In the last leg of the lecture, Henderson swung his ideas of creative reading around to look to the future, discussing what the ideas mean for a citizen. He based much of this discussion on Henry David Thoreau’s always relevant essay, “Resistance to Civil Government.”
“Under a government which imprisons any unjustly,” Henderson quoted, “the true place for a just man is also a prison.”
He went on to explain that what Thoreau does in the essay is imagine another world based on what would happen if citizens simply acknowledged that the government’s power comes from them and then peacefully refused its right to rule if it acted unjustly. By suggesting an alternate reality, Thoreau reminds us that our current society is not fixed, but is able to be reimagined and changed.
Henderson’s lecture ultimately cut deep into our current system of education and the ways in which we approach problems. In our relentless intellectual pursuits to find and examine what is effective, we often lose sight of the why. Why is it that we read stories, made up or real? Why are particular problems occurring? Henderson summed this idea up well with Thomas Pynchon’s famous quote: “If they can get you asking the wrong questions, they don’t have to worry about the answers.”

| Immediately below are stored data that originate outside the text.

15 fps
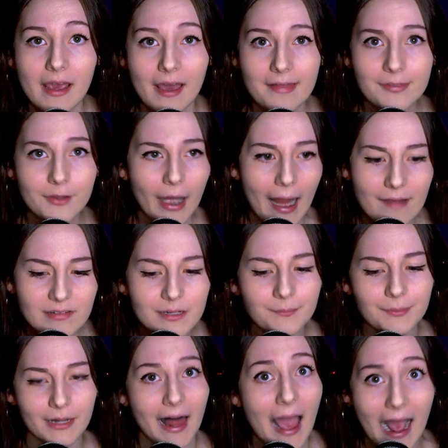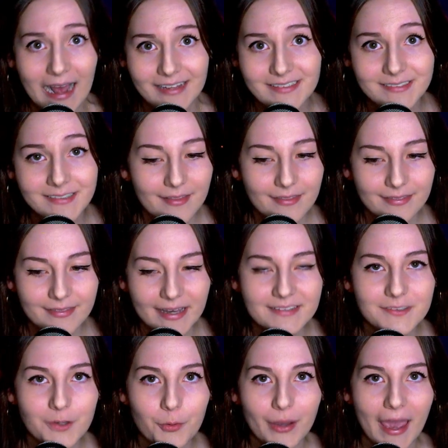And they're having a blast, and
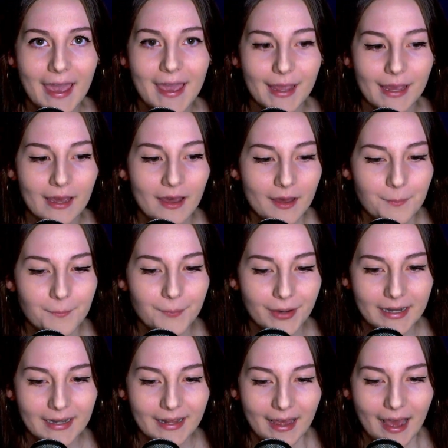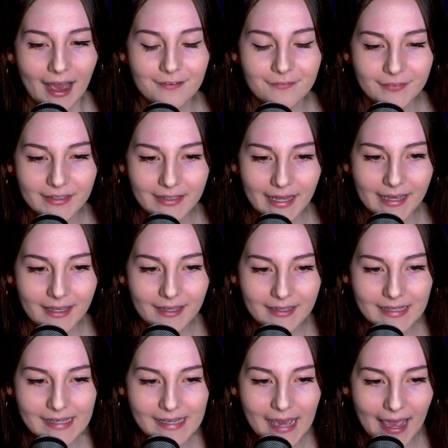that's okay. But I feel like
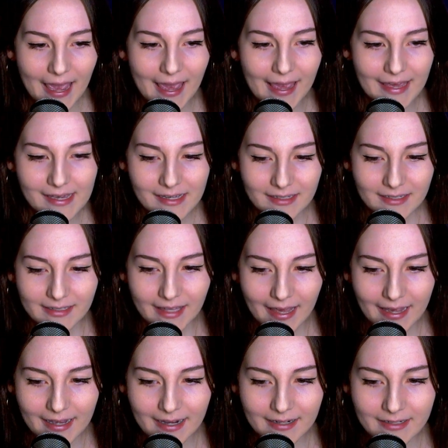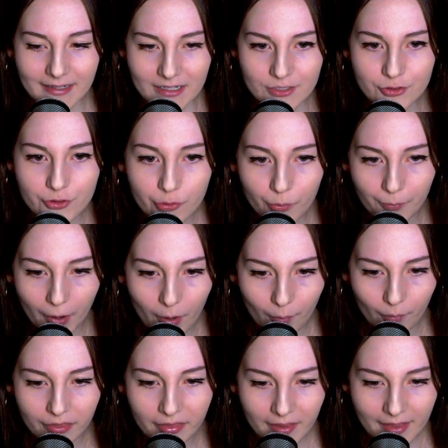EA can do
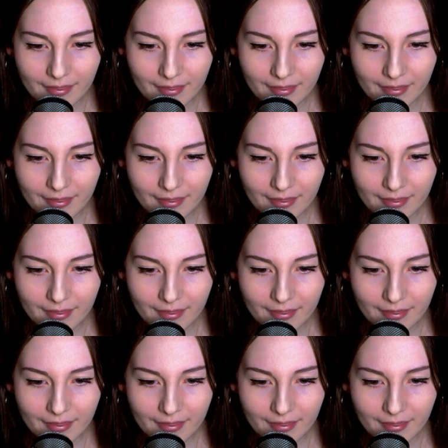both.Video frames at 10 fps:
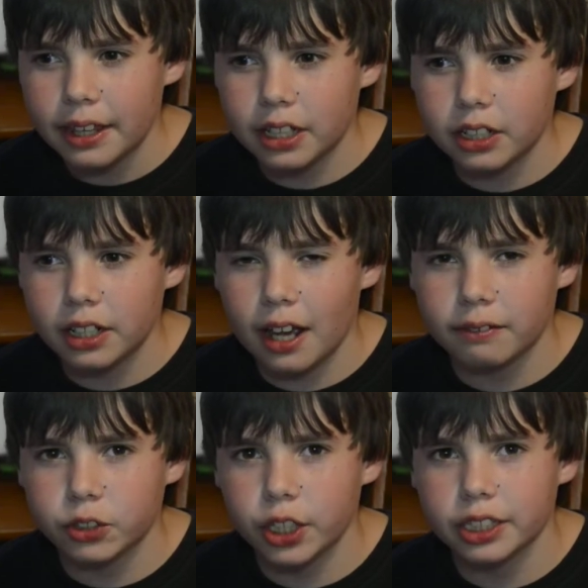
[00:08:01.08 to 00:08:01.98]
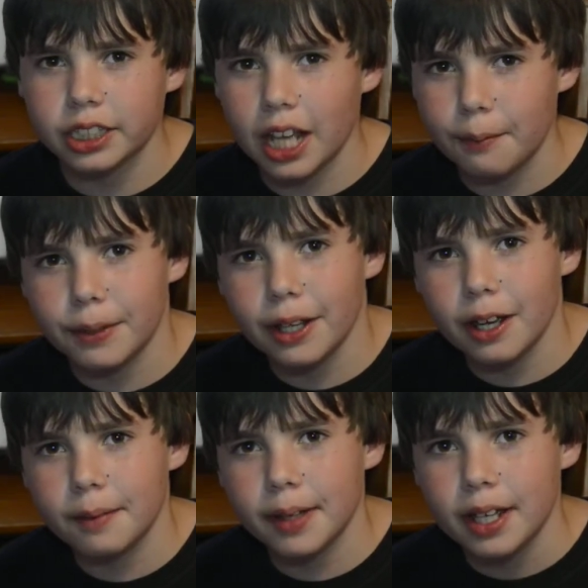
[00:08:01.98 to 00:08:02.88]
they could have just kept
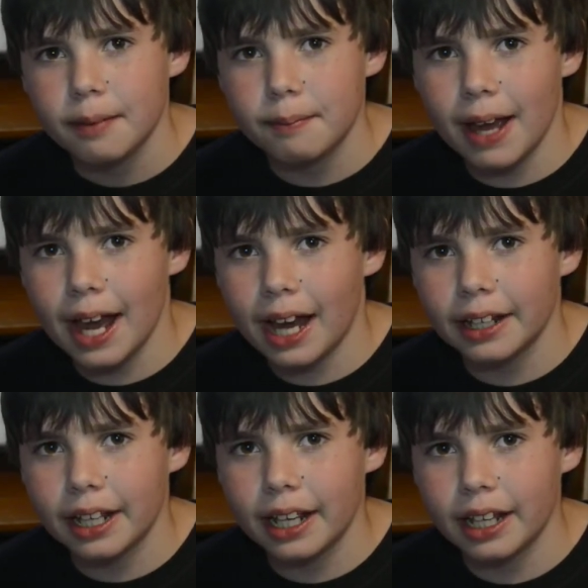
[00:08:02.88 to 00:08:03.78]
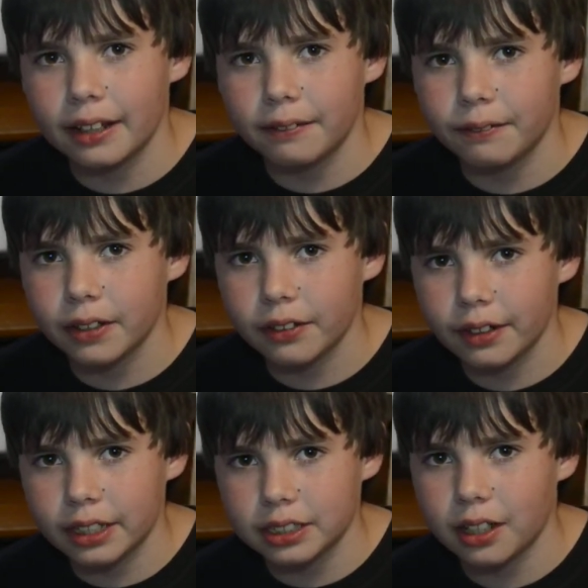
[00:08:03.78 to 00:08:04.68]
him mad and
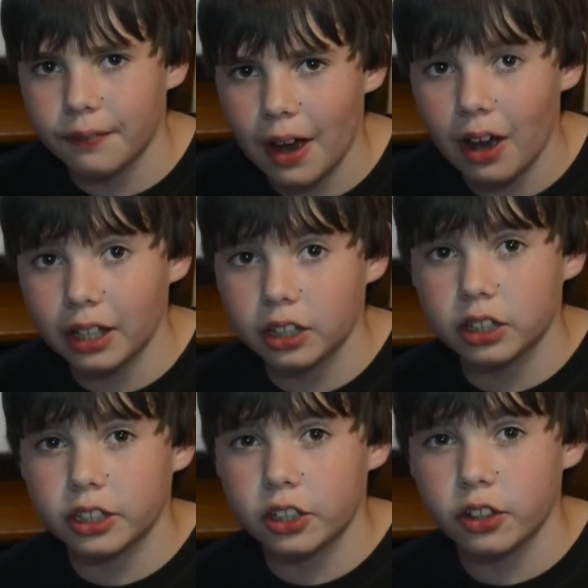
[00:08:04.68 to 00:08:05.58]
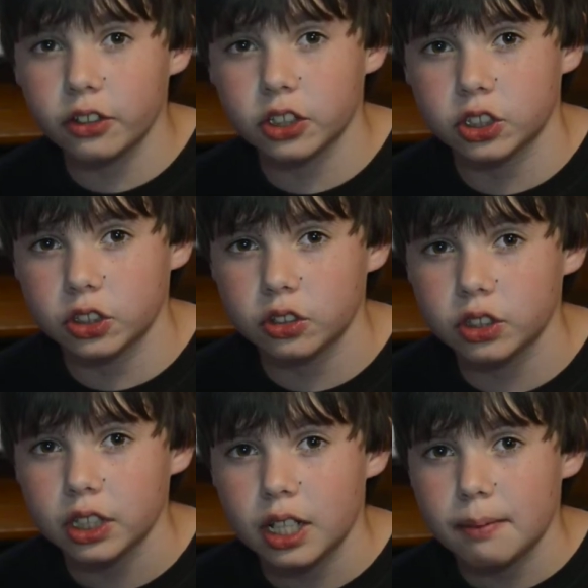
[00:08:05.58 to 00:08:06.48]
figuring stuff out. And you know the suit?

By learning how we can enter into and experience a text, we can learn to enter into and understand the social and political sphere as well. We can learn to take on new perspectives and imagine new realities. While Henderson never mentioned it, I find the best allusion for what he was describing to be Dr. Martin Luther King’s “I Have a Dream” speech, in which he looks at how America’s racist past pours into its present, all the while keeping hope alive by imagining a brighter future.
“And so even though we face the difficulties of today and tomorrow, I still have a dream,” he said. “It is a dream deeply rooted in the American dream.”
Just as we create old and new worlds when we read, we create a future when we live in the present.